TEHRAN, Iran -- Iran is ready to resolve all of its nuclear disputes "quickly and easily" in a second round of talks with world powers planned for next month in Baghdad, Foreign Minister Ali Akbar Salehi said yesterday.

Salehi was quoted by the semiofficial ISNA news agency as saying Iran might be more flexible if it could be guaranteed an external supply of enriched uranium, an apparent endorsement of a U.S. compromise proposal.

Iran's homegrown enrichment program is one of its main points of contention with the West.

The minister also urged Western countries to move toward lifting sanctions on the Islamic Republic, calling this a "trust-building" measure that could speed up negotiations.

His statements appear to signal flexibility after talks Saturday in Istanbul with world powers over Iran's controversial nuclear activities. Both sides hailed the talks as positive and a new round was scheduled in the capital of Iran's ally, Iraq.

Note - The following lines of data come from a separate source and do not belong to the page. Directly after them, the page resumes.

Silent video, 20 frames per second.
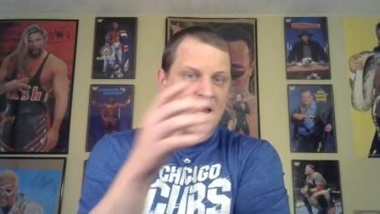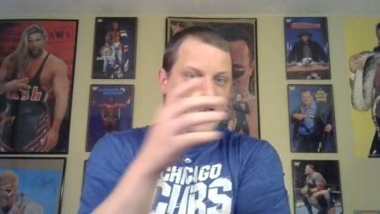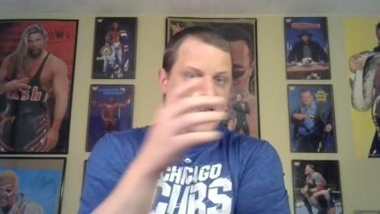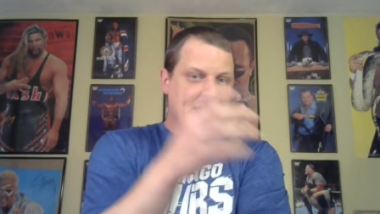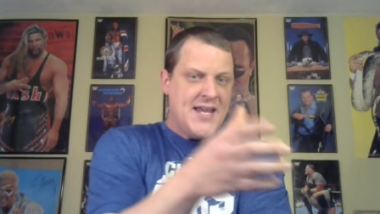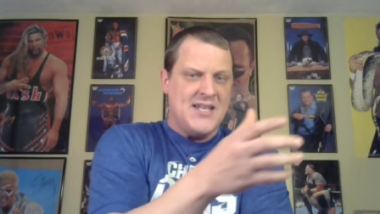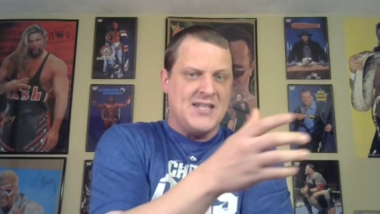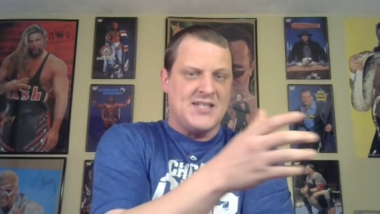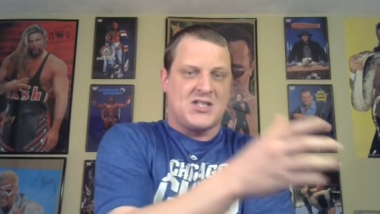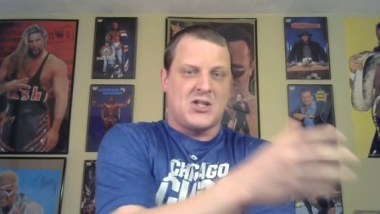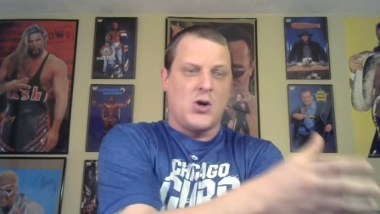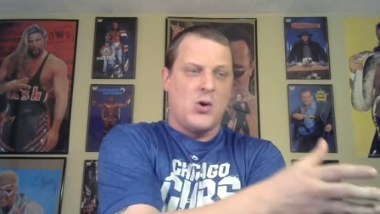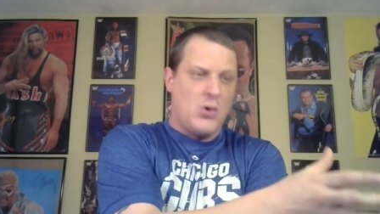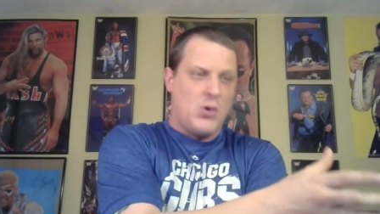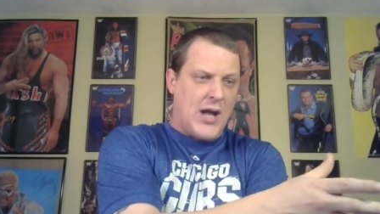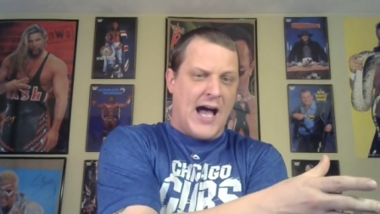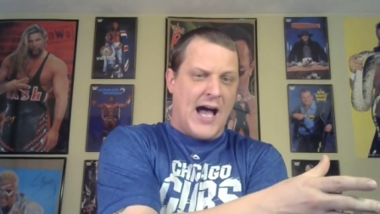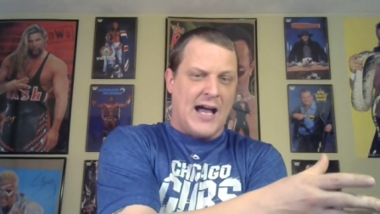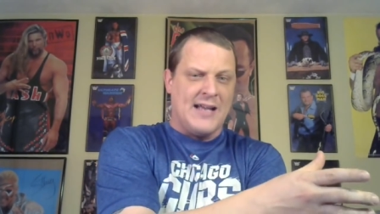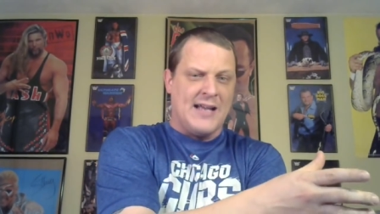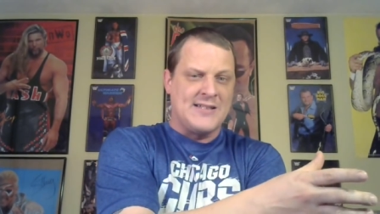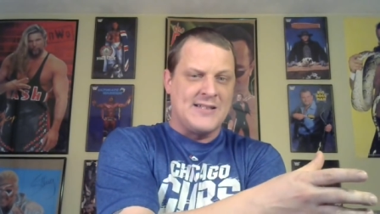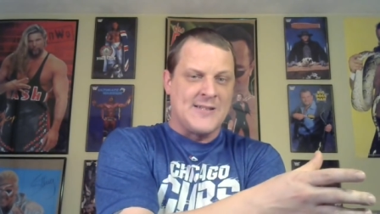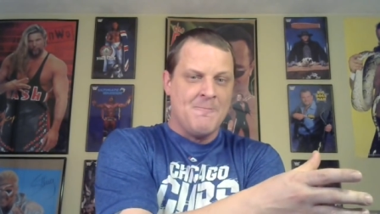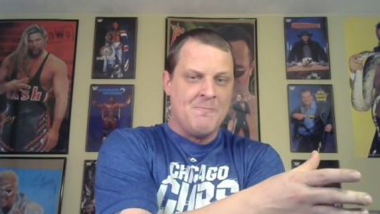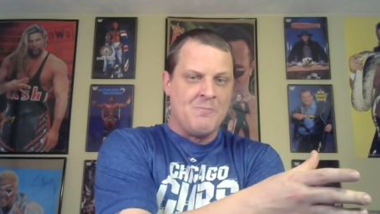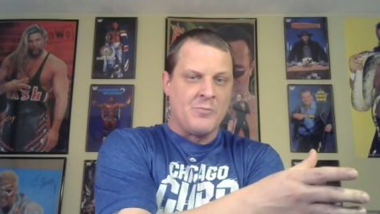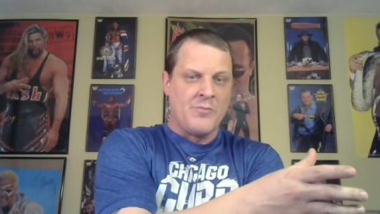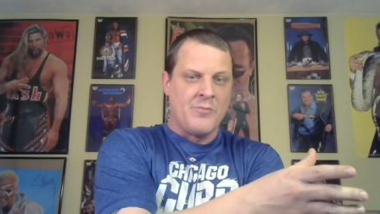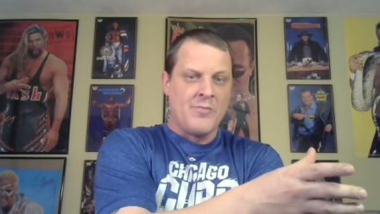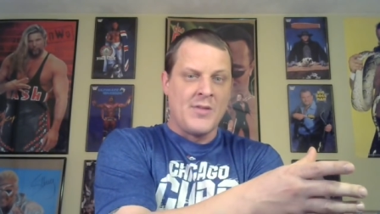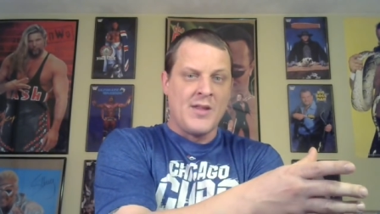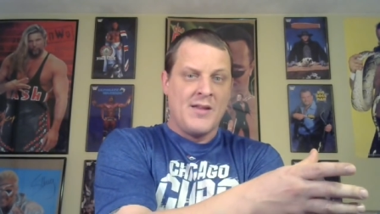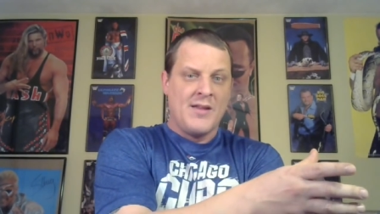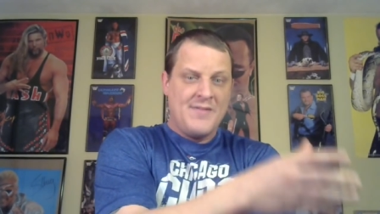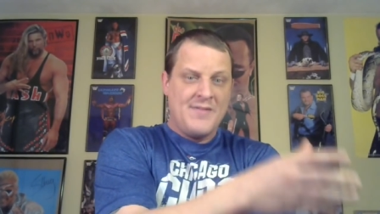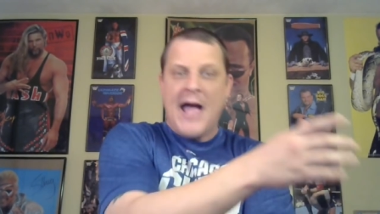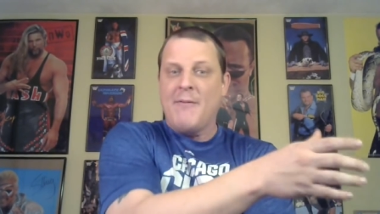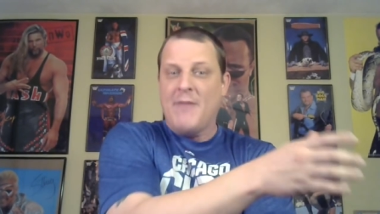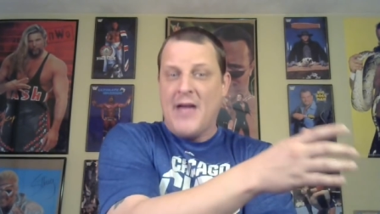These two guys
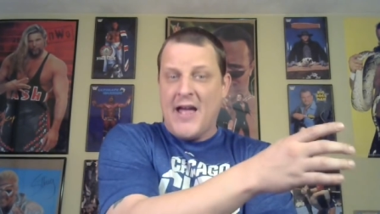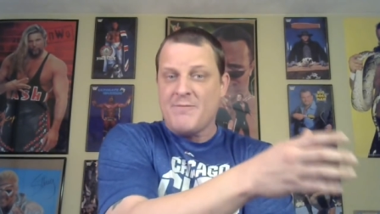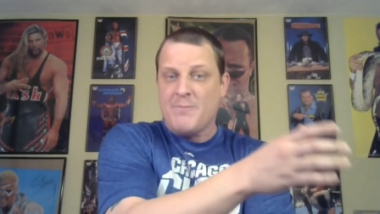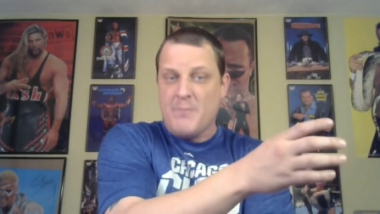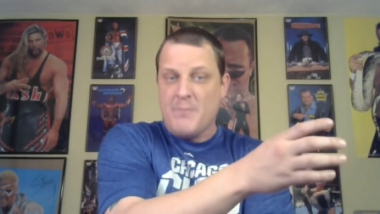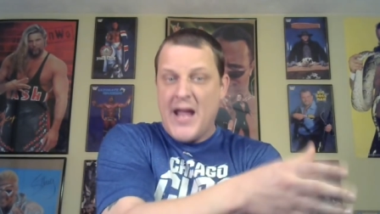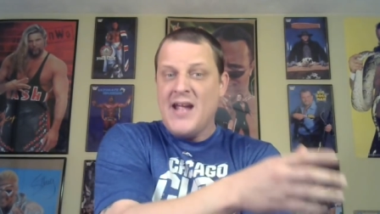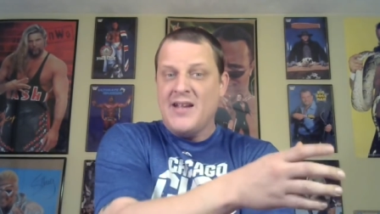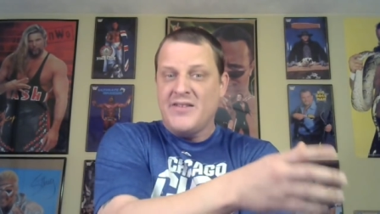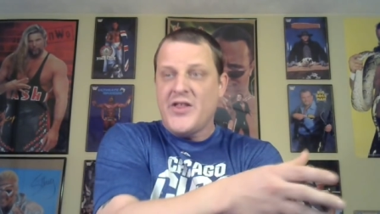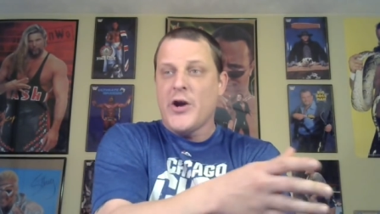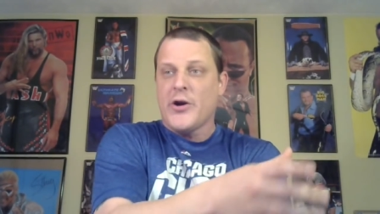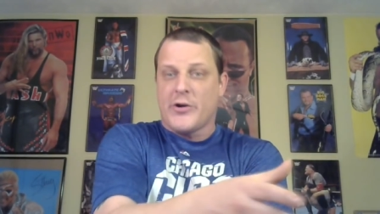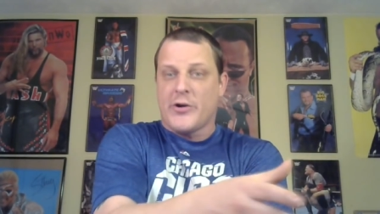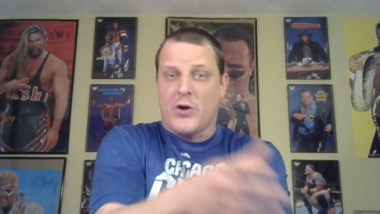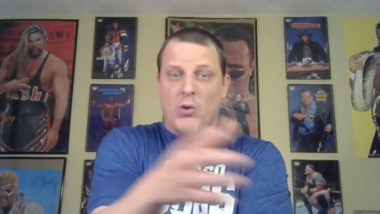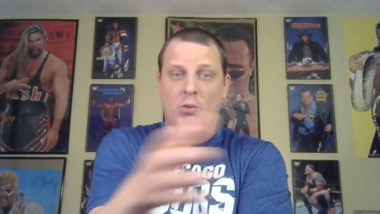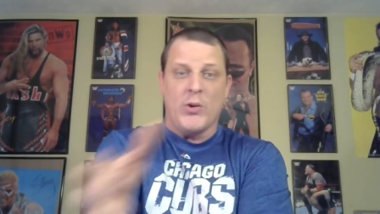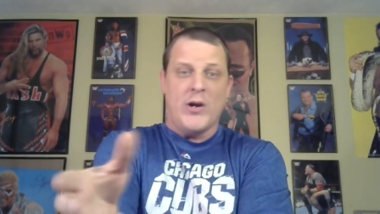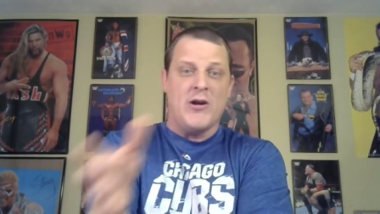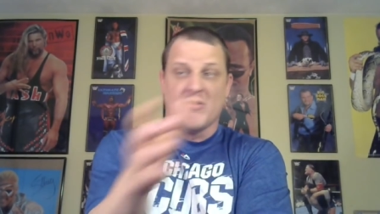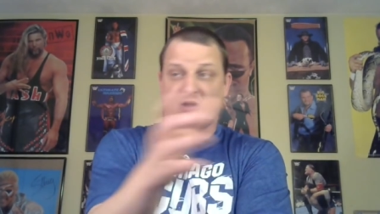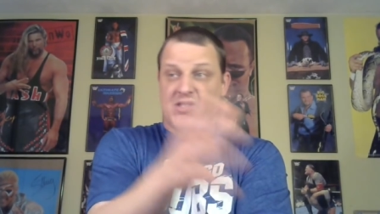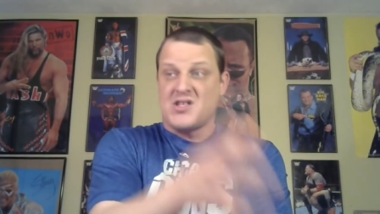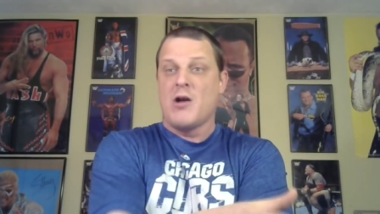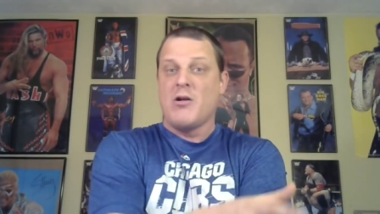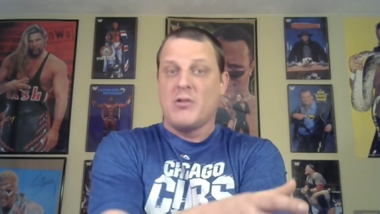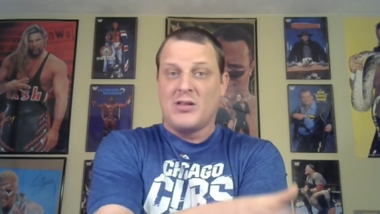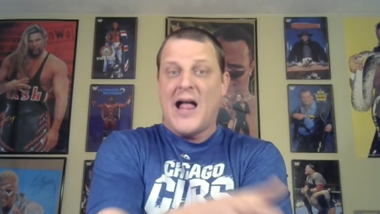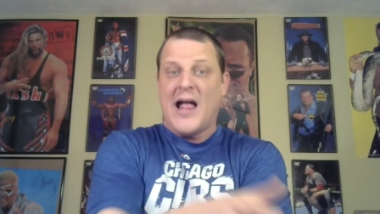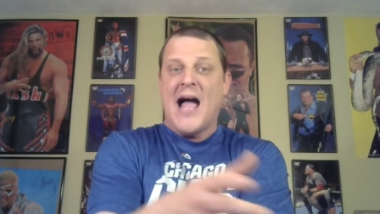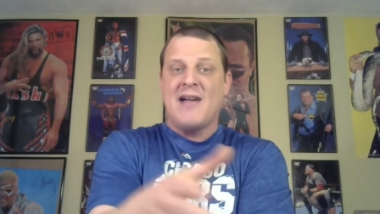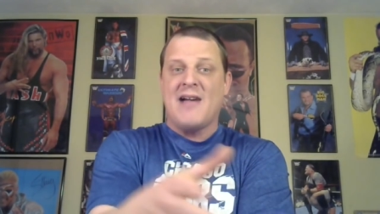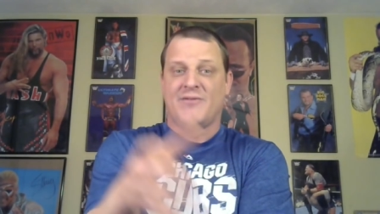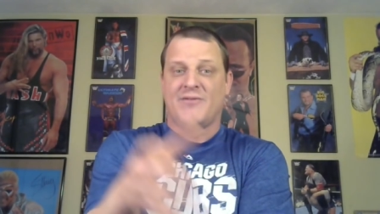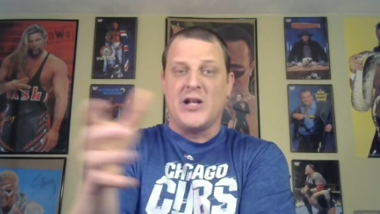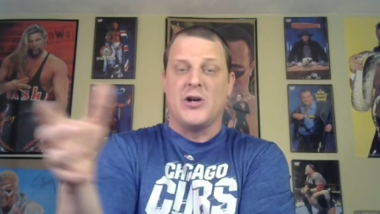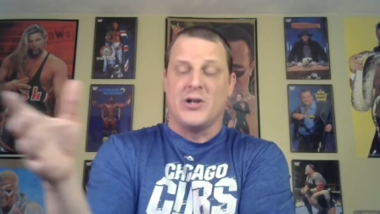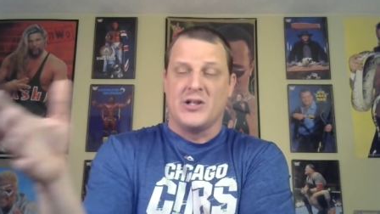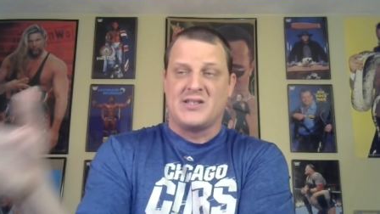that have made their careers, their
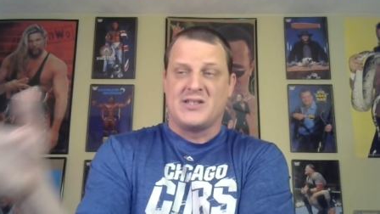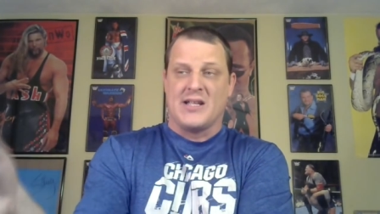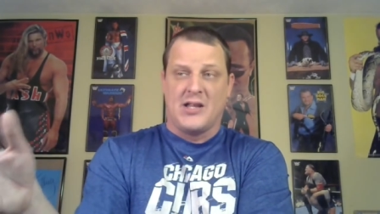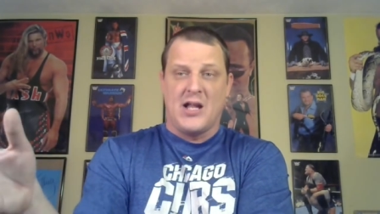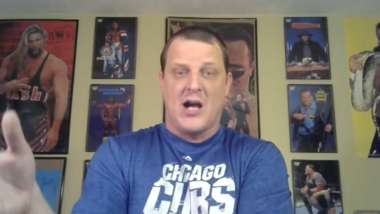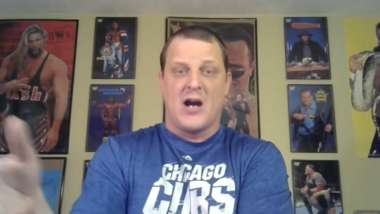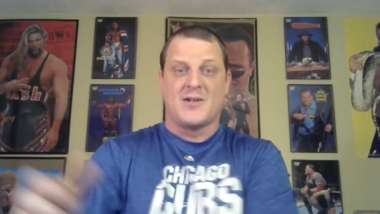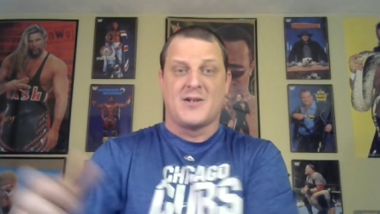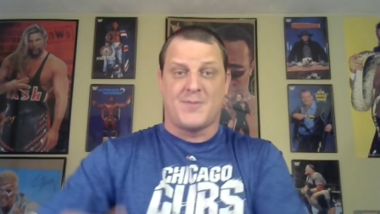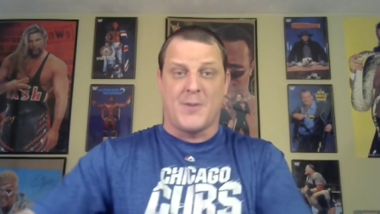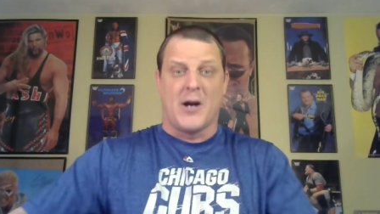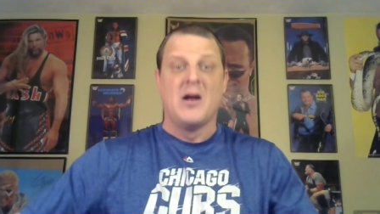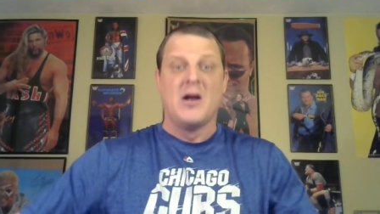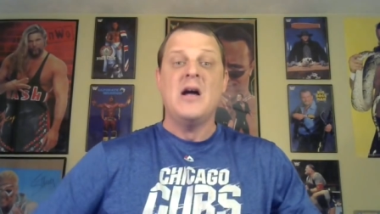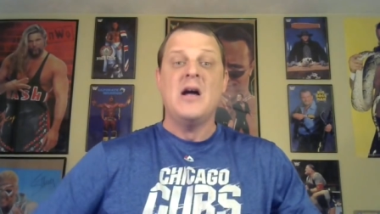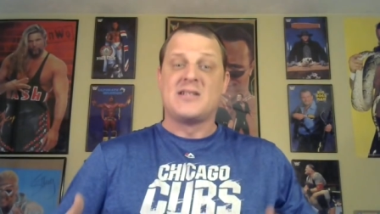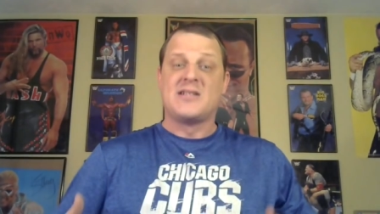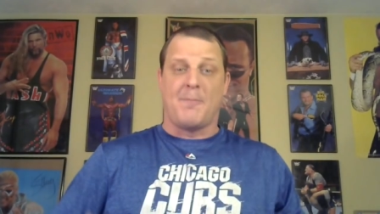livelihoods in large part,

"We are ready to solve all issues very quickly and easily, even in the Baghdad talks, if there is goodwill," Salehi said.

"It is possible to discuss in the talks percentages of uranium enrichment," Salehi said. "If they guarantee supplying us with fuel of various enriched levels, the case will be different."

Iran currently enriches uranium to 20 percent levels, which is of concern to the West because the fuel can then be more quickly upgraded to 90 percent weapons-grade levels. Iran says the enriched uranium, along with its entire nuclear program, is for peaceful purposes such as research and cancer treatment.

Iran also produces lower-enriched fuel for its lone power reactor.

Before the talks in Istanbul with the five permanent UN Security Council members plus Germany, Tehran offered to scale back uranium enrichment, but not abandon the ability to make nuclear fuel.

At the same time, however, it ignored another Western concern -- Iran's existing stockpile.

The West wants Iran's current stores of 20 percent-enriched uranium to be transferred out of the country.